● **Task instructions**
Every record below must be copied exactly, with images dropped.

● **Dataset entries**
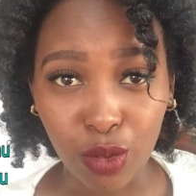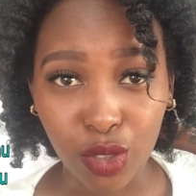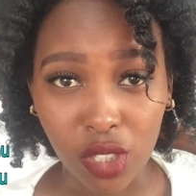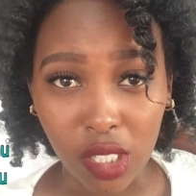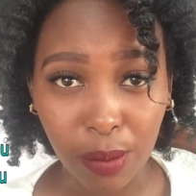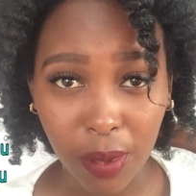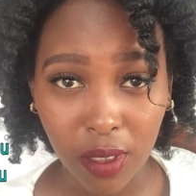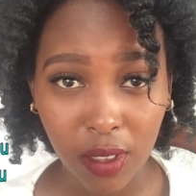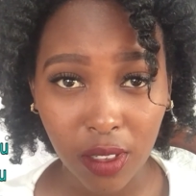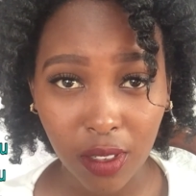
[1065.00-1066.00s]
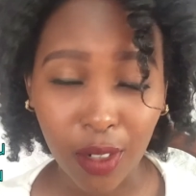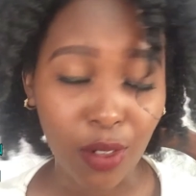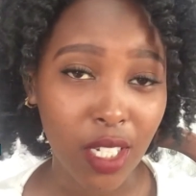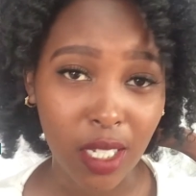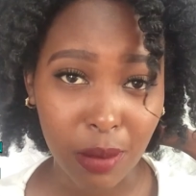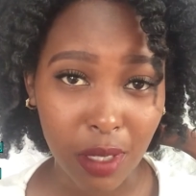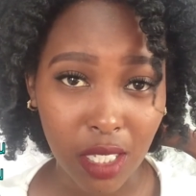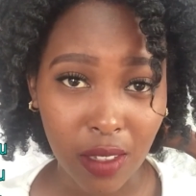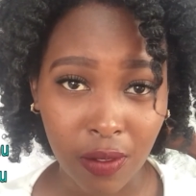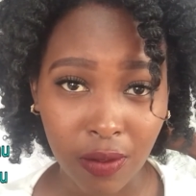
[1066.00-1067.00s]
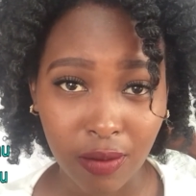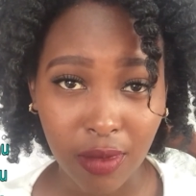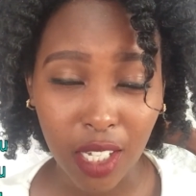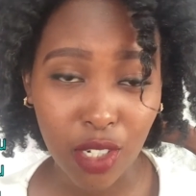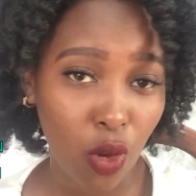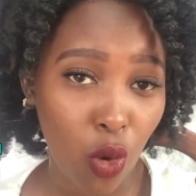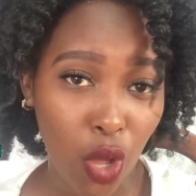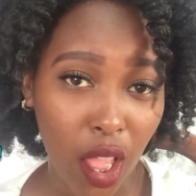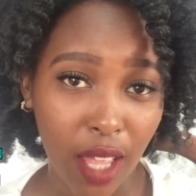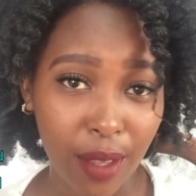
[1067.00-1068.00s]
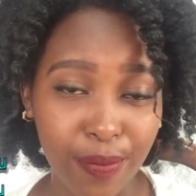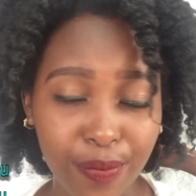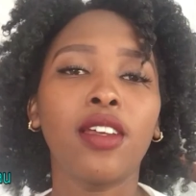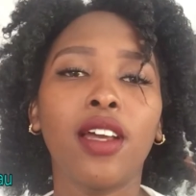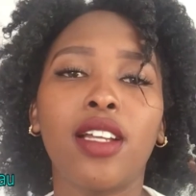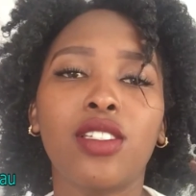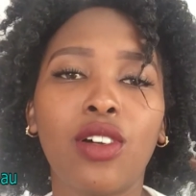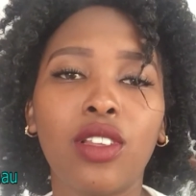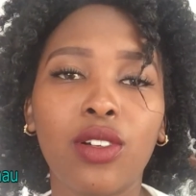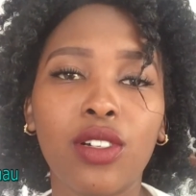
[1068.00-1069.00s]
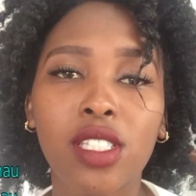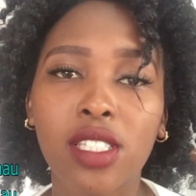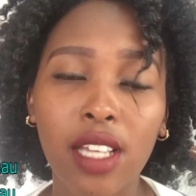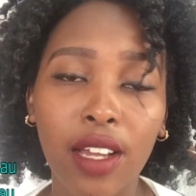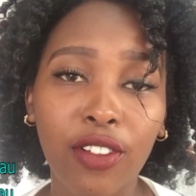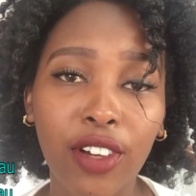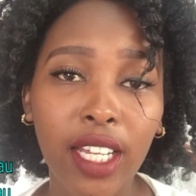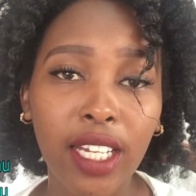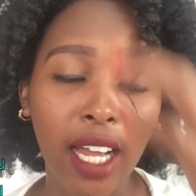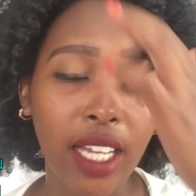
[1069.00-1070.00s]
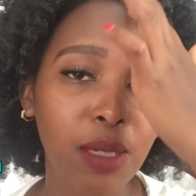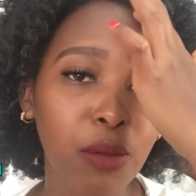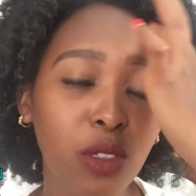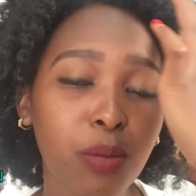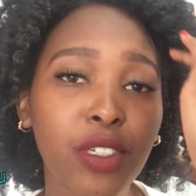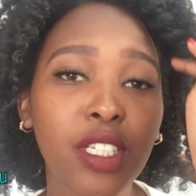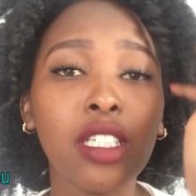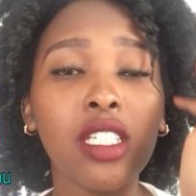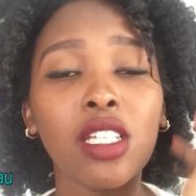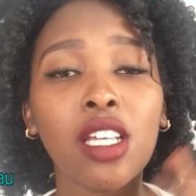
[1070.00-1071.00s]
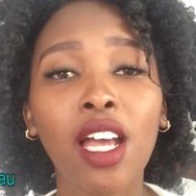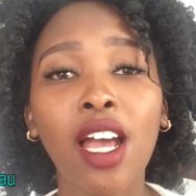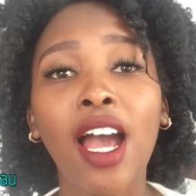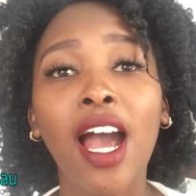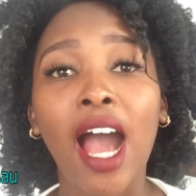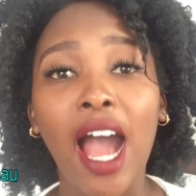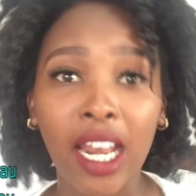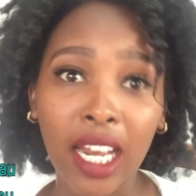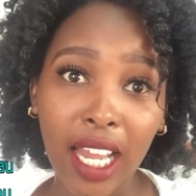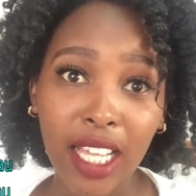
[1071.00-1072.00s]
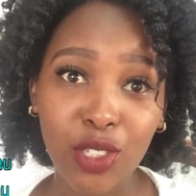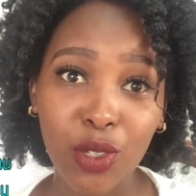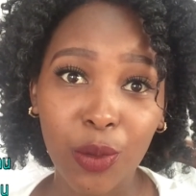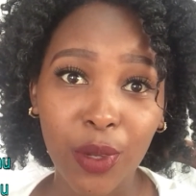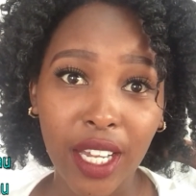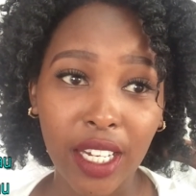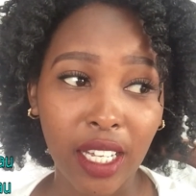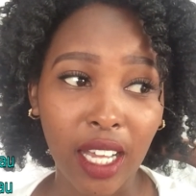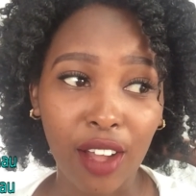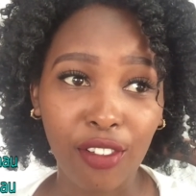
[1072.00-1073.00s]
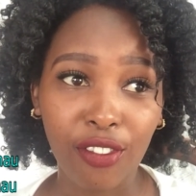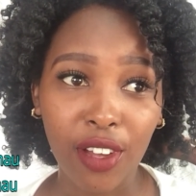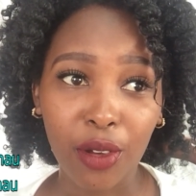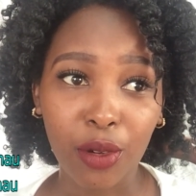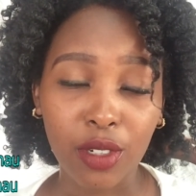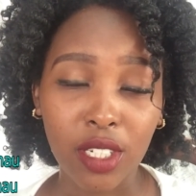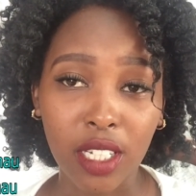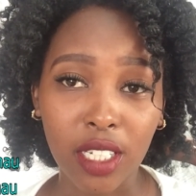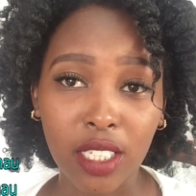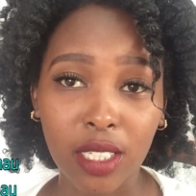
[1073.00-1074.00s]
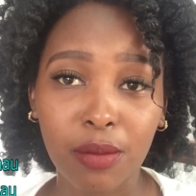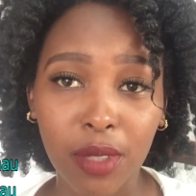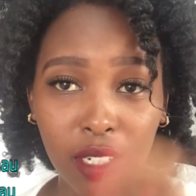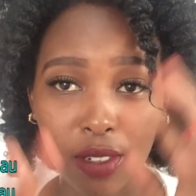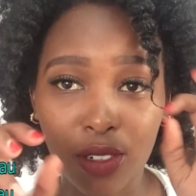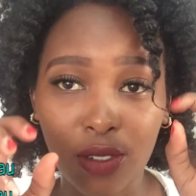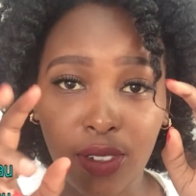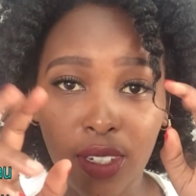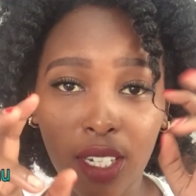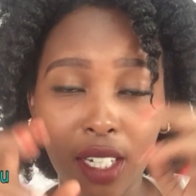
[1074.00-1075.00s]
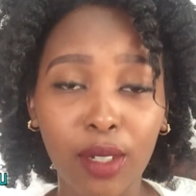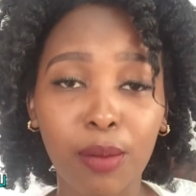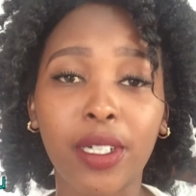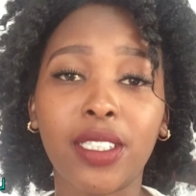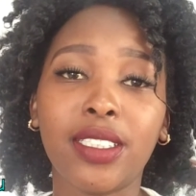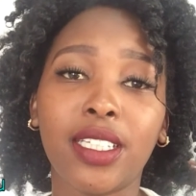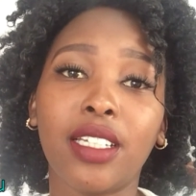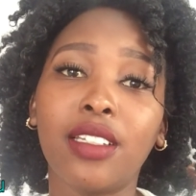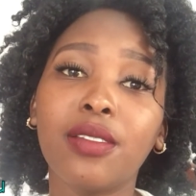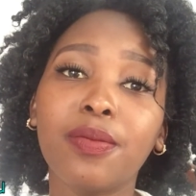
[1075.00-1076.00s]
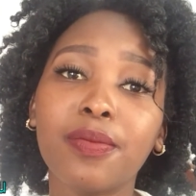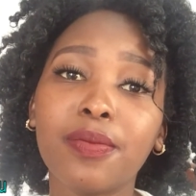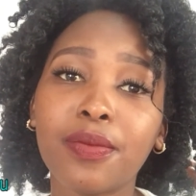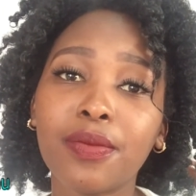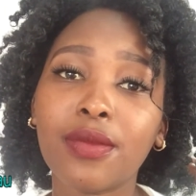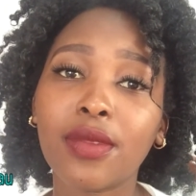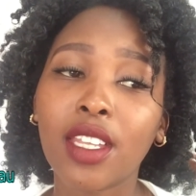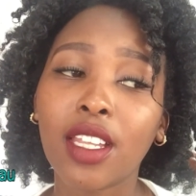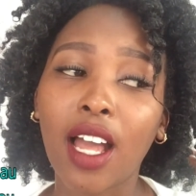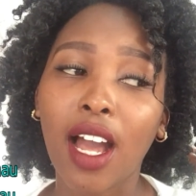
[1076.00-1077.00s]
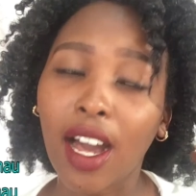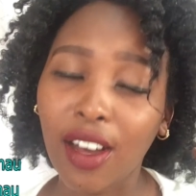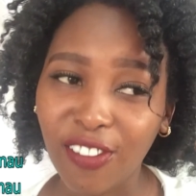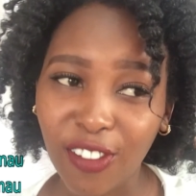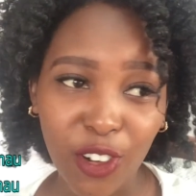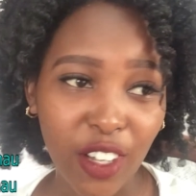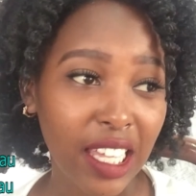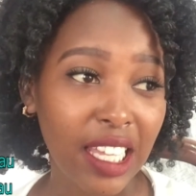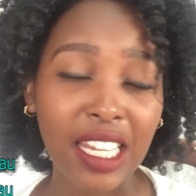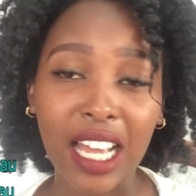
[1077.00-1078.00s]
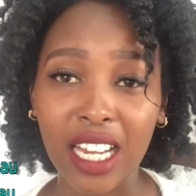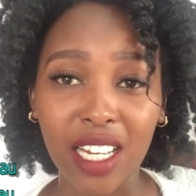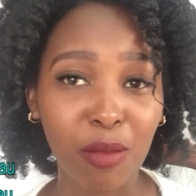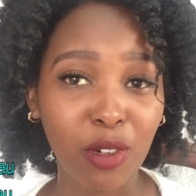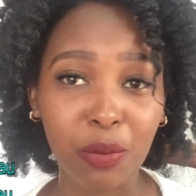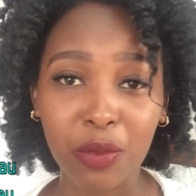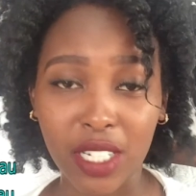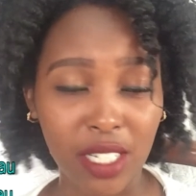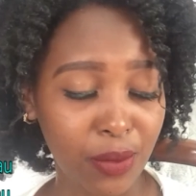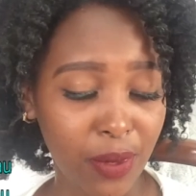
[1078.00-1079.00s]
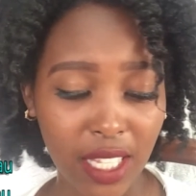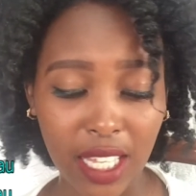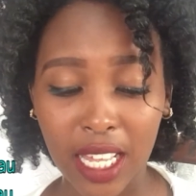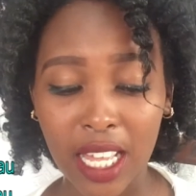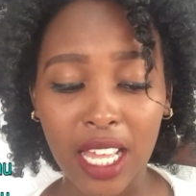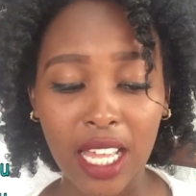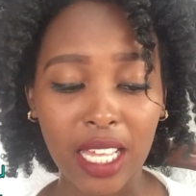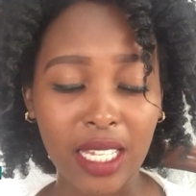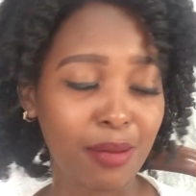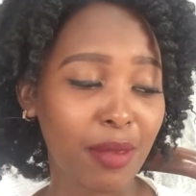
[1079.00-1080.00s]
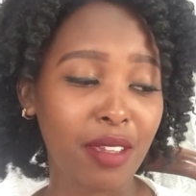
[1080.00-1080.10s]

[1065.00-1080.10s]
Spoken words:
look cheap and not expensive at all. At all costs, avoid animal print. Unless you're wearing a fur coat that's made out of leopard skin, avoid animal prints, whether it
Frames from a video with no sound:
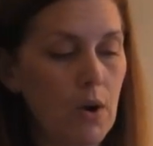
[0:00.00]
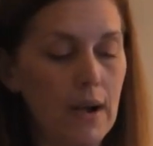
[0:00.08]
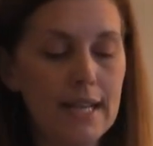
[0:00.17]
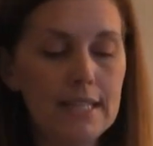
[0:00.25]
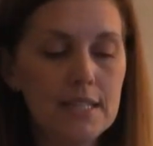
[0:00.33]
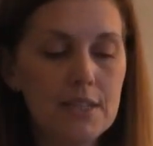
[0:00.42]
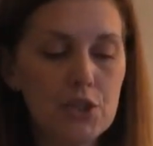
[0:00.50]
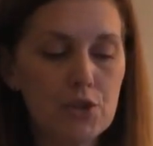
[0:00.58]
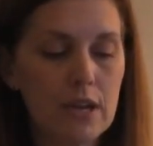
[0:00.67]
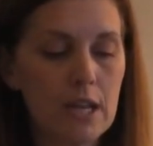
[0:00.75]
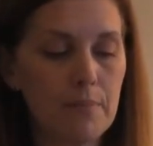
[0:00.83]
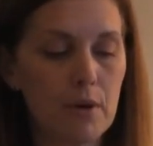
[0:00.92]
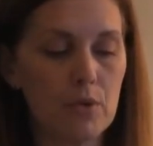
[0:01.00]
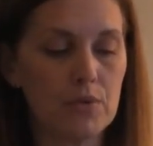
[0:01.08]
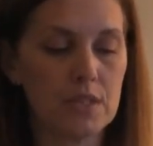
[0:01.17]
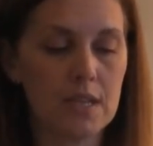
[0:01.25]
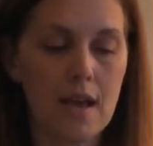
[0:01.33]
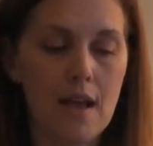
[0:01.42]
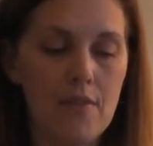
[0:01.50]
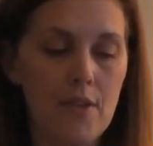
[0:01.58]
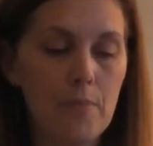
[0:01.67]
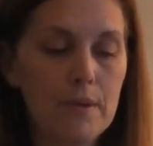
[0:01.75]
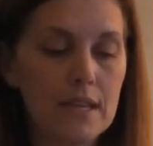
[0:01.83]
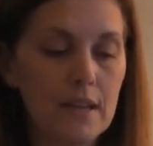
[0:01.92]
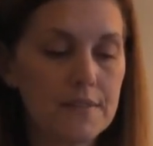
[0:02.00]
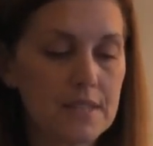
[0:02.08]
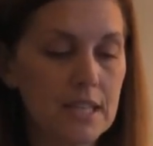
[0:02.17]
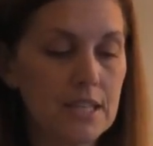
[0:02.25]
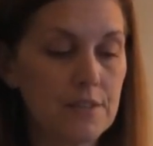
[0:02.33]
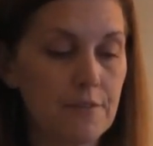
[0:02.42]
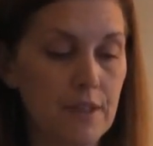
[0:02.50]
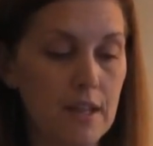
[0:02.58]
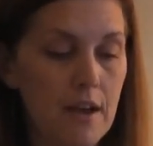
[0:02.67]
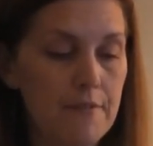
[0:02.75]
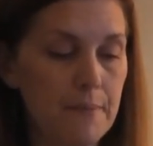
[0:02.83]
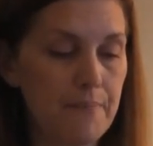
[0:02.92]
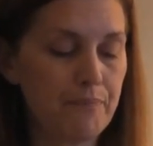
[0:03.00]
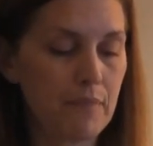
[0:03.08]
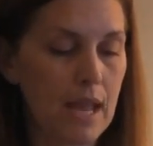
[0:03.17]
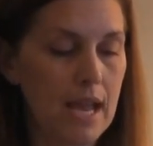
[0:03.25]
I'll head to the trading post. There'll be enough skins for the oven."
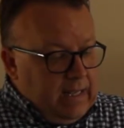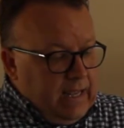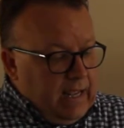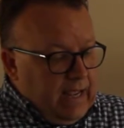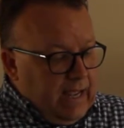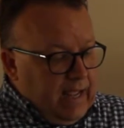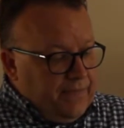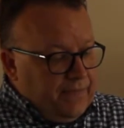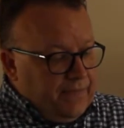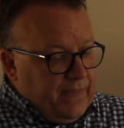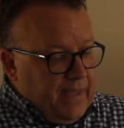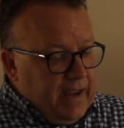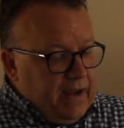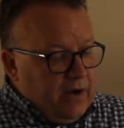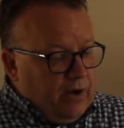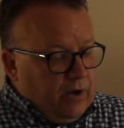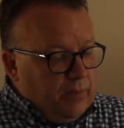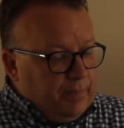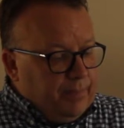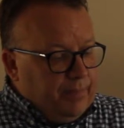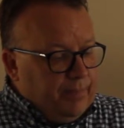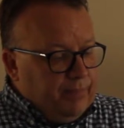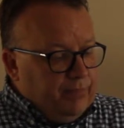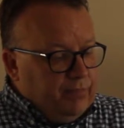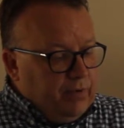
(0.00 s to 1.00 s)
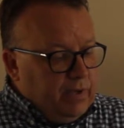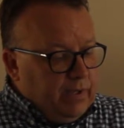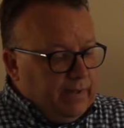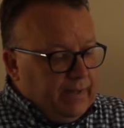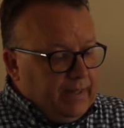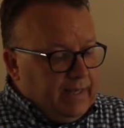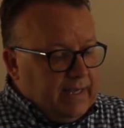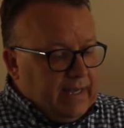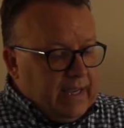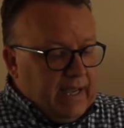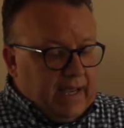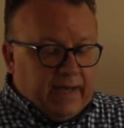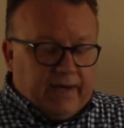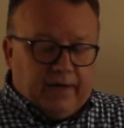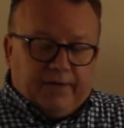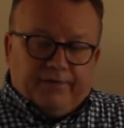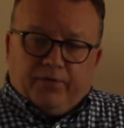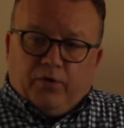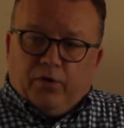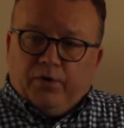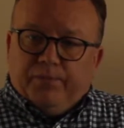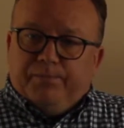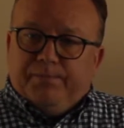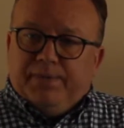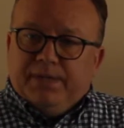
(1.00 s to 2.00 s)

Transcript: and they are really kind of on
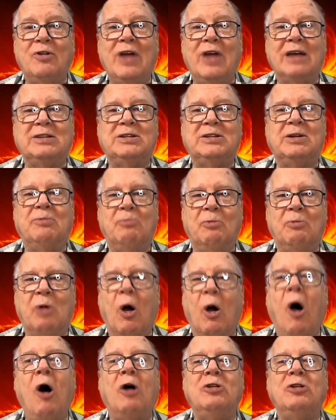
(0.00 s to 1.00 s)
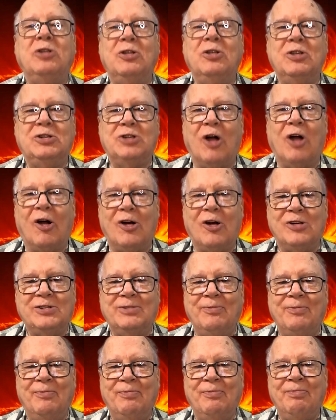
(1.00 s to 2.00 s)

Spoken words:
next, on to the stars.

● **Solution below**
[1065.00-1066.00s]
[1066.00-1067.00s]
[1067.00-1068.00s]
[1068.00-1069.00s]
[1069.00-1070.00s]
[1070.00-1071.00s]
[1071.00-1072.00s]
[1072.00-1073.00s]
[1073.00-1074.00s]
[1074.00-1075.00s]
[1075.00-1076.00s]
[1076.00-1077.00s]
[1077.00-1078.00s]
[1078.00-1079.00s]
[1079.00-1080.00s]
[1080.00-1080.10s]

[1065.00-1080.10s]
Spoken words:
look cheap and not expensive at all. At all costs, avoid animal print. Unless you're wearing a fur coat that's made out of leopard skin, avoid animal prints, whether it
Frames from a video with no sound:
[0:00.00]
[0:00.08]
[0:00.17]
[0:00.25]
[0:00.33]
[0:00.42]
[0:00.50]
[0:00.58]
[0:00.67]
[0:00.75]
[0:00.83]
[0:00.92]
[0:01.00]
[0:01.08]
[0:01.17]
[0:01.25]
[0:01.33]
[0:01.42]
[0:01.50]
[0:01.58]
[0:01.67]
[0:01.75]
[0:01.83]
[0:01.92]
[0:02.00]
[0:02.08]
[0:02.17]
[0:02.25]
[0:02.33]
[0:02.42]
[0:02.50]
[0:02.58]
[0:02.67]
[0:02.75]
[0:02.83]
[0:02.92]
[0:03.00]
[0:03.08]
[0:03.17]
[0:03.25]
I'll head to the trading post. There'll be enough skins for the oven."
(0.00 s to 1.00 s)
(1.00 s to 2.00 s)

Transcript: and they are really kind of on
(0.00 s to 1.00 s)
(1.00 s to 2.00 s)

Spoken words:
next, on to the stars.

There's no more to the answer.